Stored items:
--*--

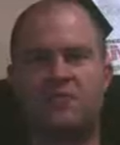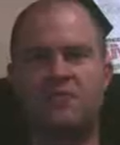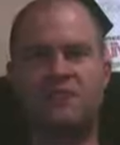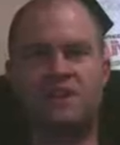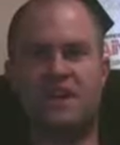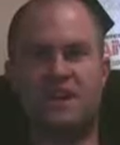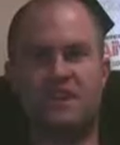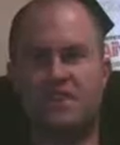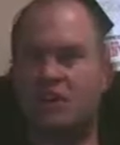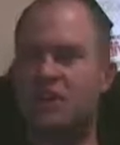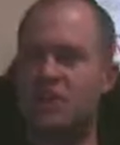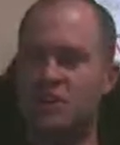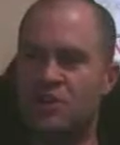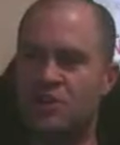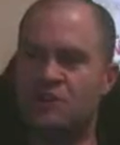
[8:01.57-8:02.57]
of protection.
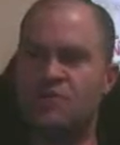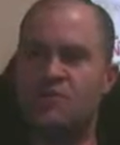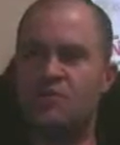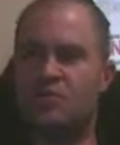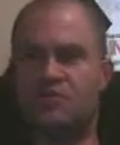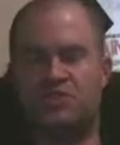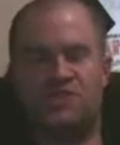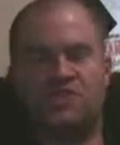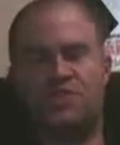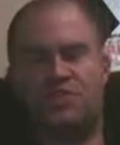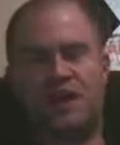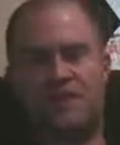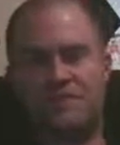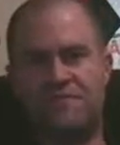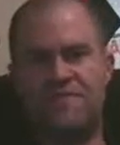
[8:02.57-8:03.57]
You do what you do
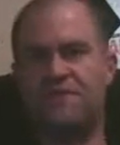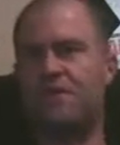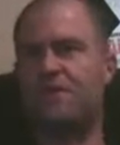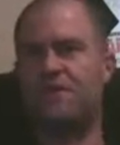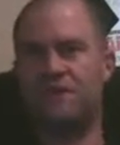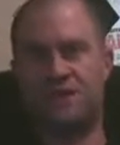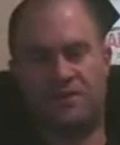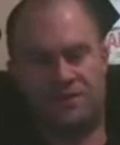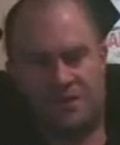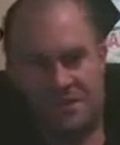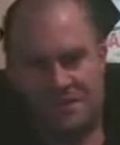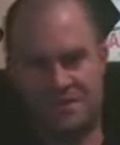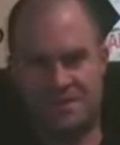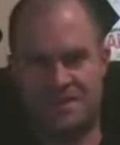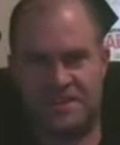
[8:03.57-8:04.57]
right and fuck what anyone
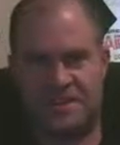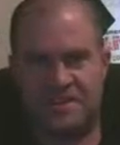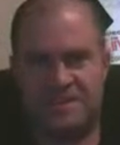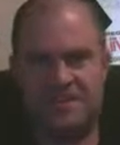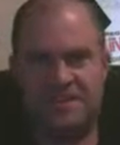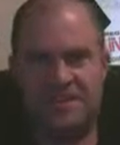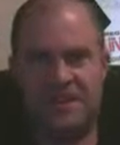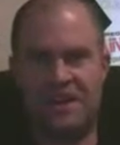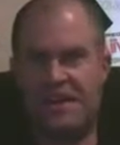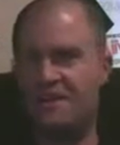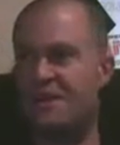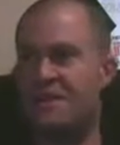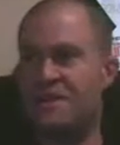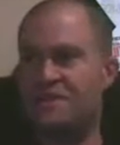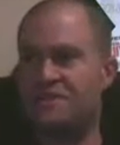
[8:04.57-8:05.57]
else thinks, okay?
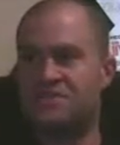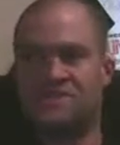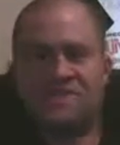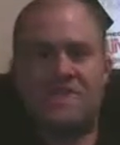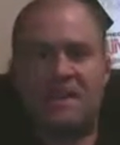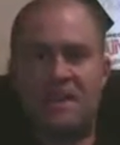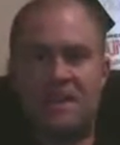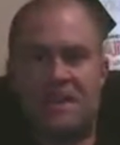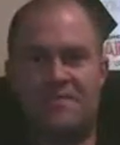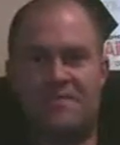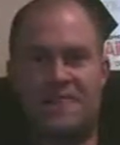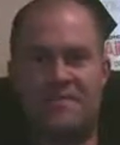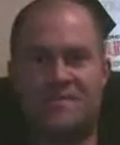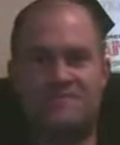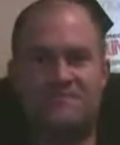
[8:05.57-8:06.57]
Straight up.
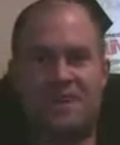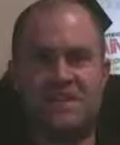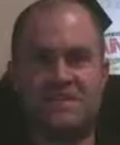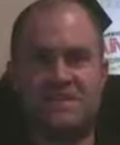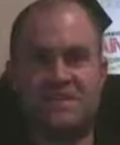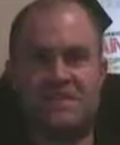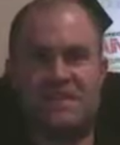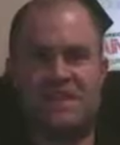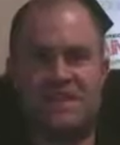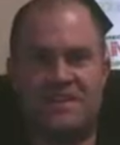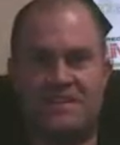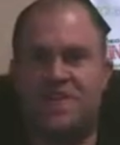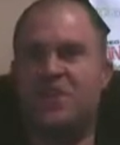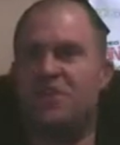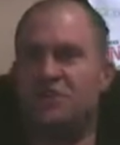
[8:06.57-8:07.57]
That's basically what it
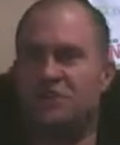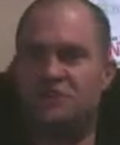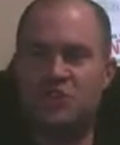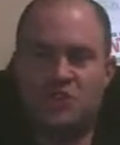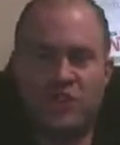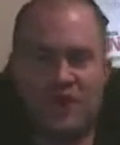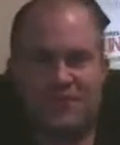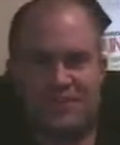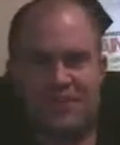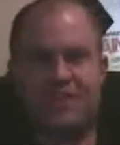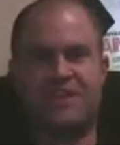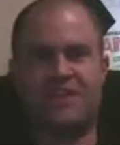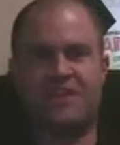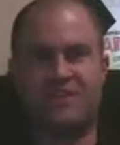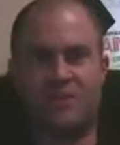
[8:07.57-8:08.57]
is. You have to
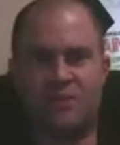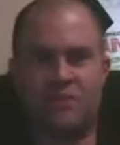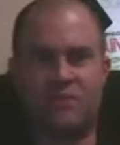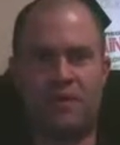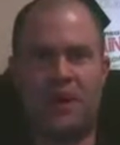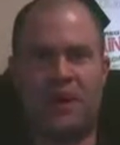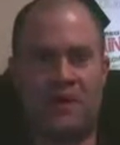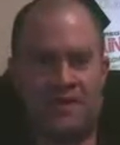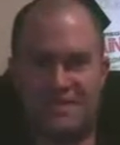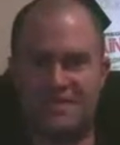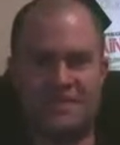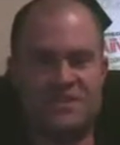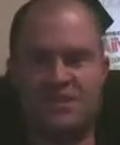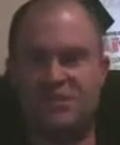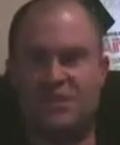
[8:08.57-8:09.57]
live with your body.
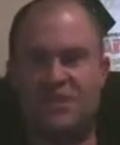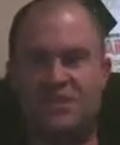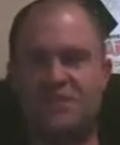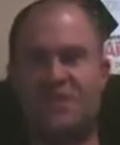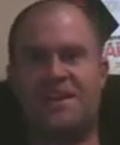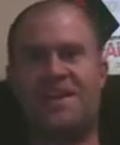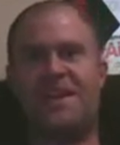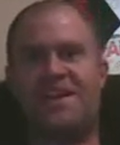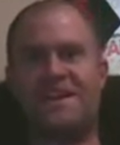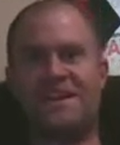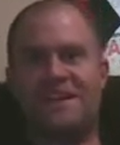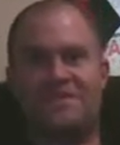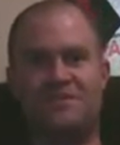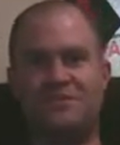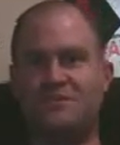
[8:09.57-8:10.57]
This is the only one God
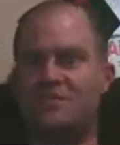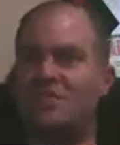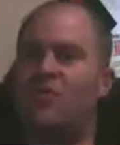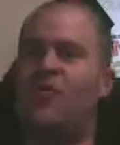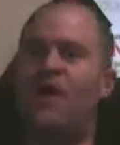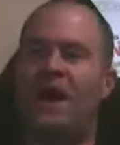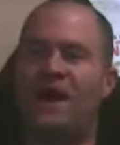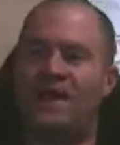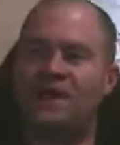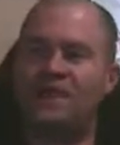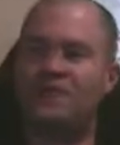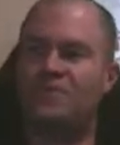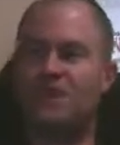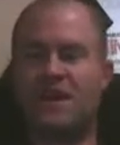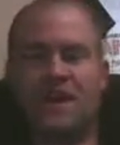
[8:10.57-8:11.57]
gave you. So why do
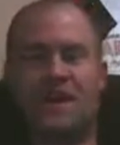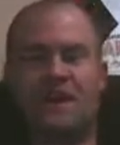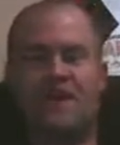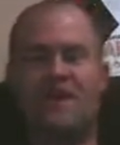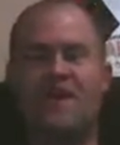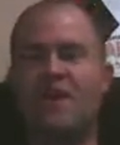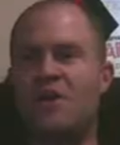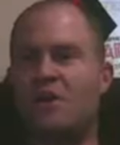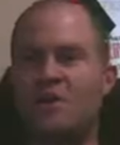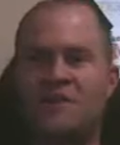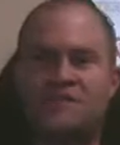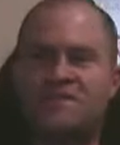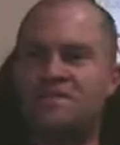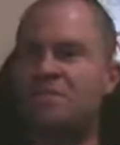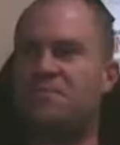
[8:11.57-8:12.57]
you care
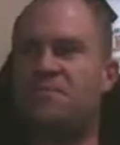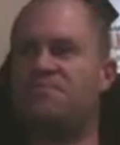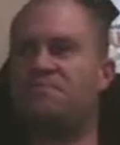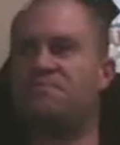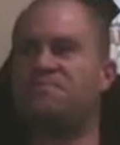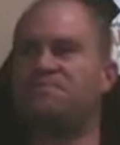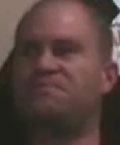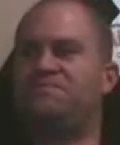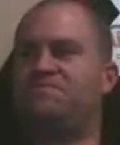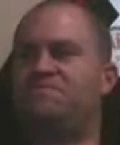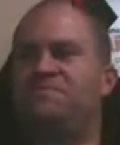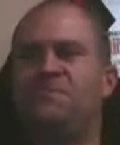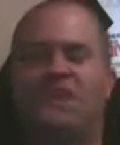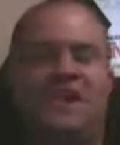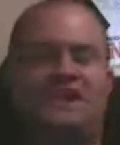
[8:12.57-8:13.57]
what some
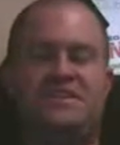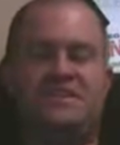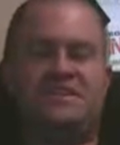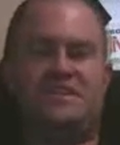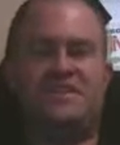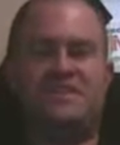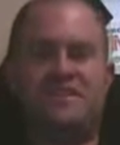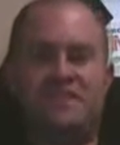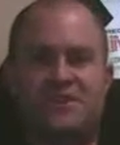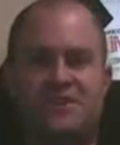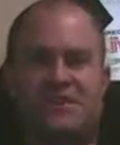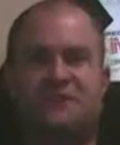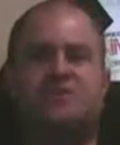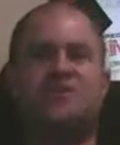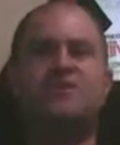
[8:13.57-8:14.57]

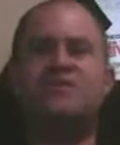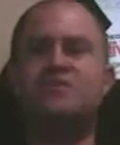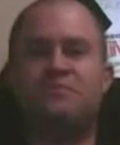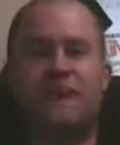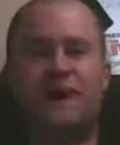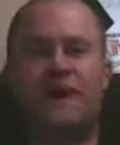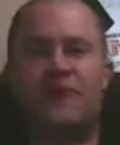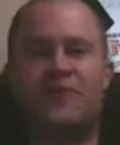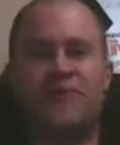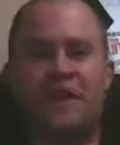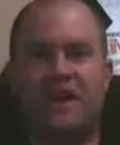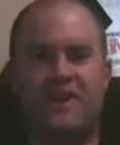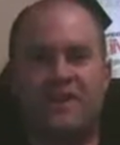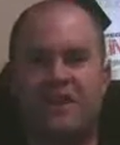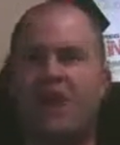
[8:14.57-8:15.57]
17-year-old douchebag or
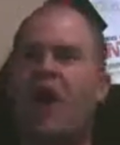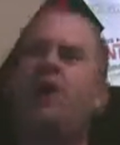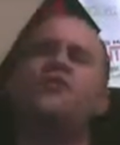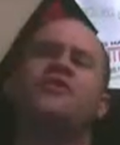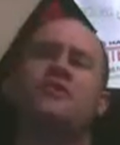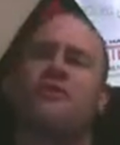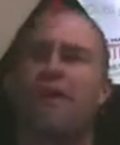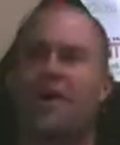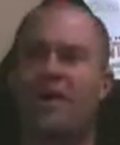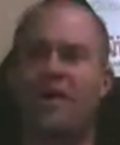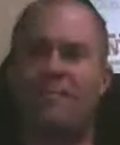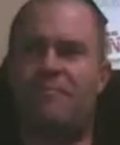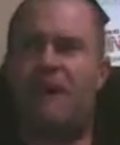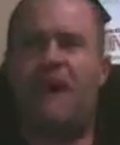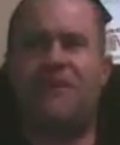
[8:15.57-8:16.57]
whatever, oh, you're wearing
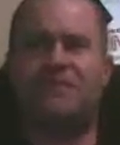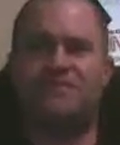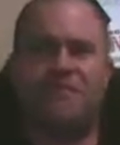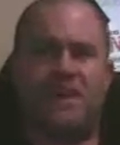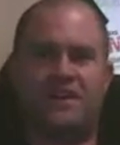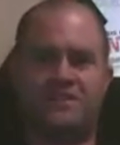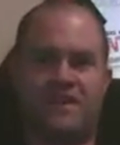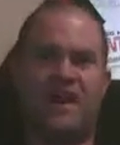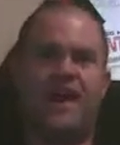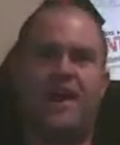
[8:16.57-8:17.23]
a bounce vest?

--*--

TASK -
With pictures left out, transcribe each line from the one containing "[8:11.57-8:12.57]" through the end of the data, both ends included.

ANSWER TO THIS EXERCISE -
[8:11.57-8:12.57]
you care
[8:12.57-8:13.57]
what some
[8:13.57-8:14.57]

[8:14.57-8:15.57]
17-year-old douchebag or
[8:15.57-8:16.57]
whatever, oh, you're wearing
[8:16.57-8:17.23]
a bounce vest?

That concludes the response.